Task -
Repeat everything in the data exactly except images.
=== Begin Enclosure ===
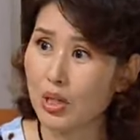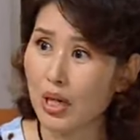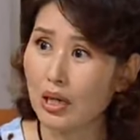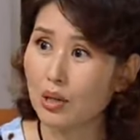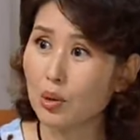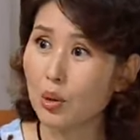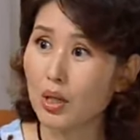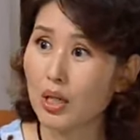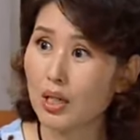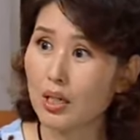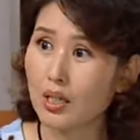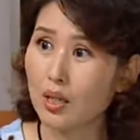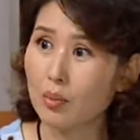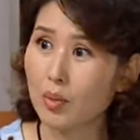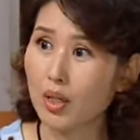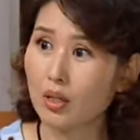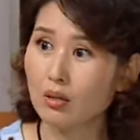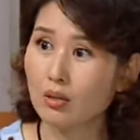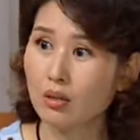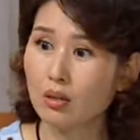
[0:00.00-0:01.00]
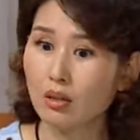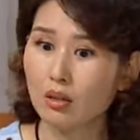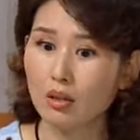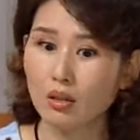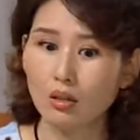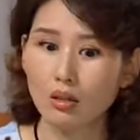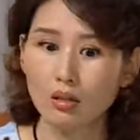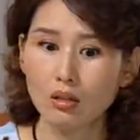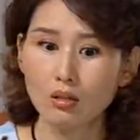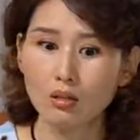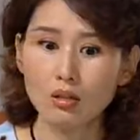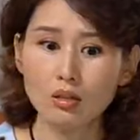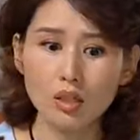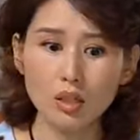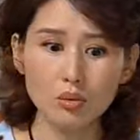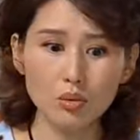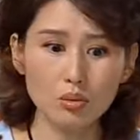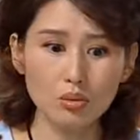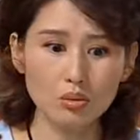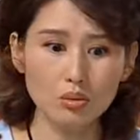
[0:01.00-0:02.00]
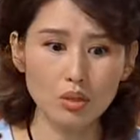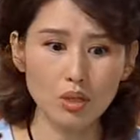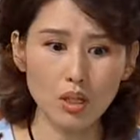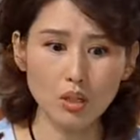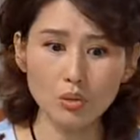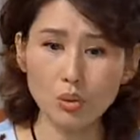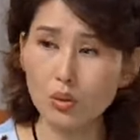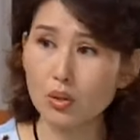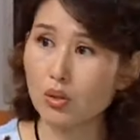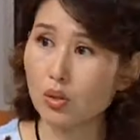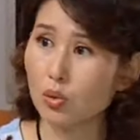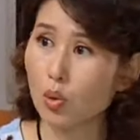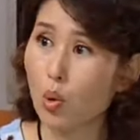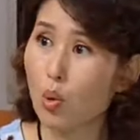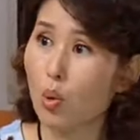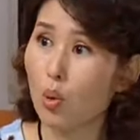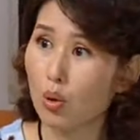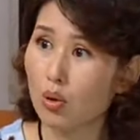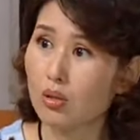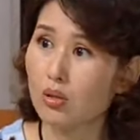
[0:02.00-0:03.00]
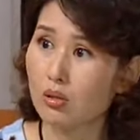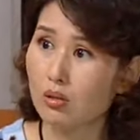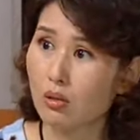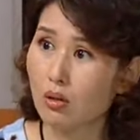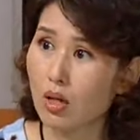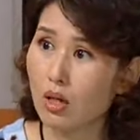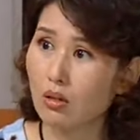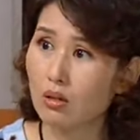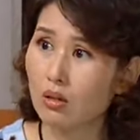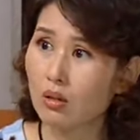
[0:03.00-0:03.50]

나중에 학교 가게 되면 그때도 계속해서 동거로 있을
=== End Enclosure ===
Result for this exercise -
[0:00.00-0:01.00]
[0:01.00-0:02.00]
[0:02.00-0:03.00]
[0:03.00-0:03.50]

나중에 학교 가게 되면 그때도 계속해서 동거로 있을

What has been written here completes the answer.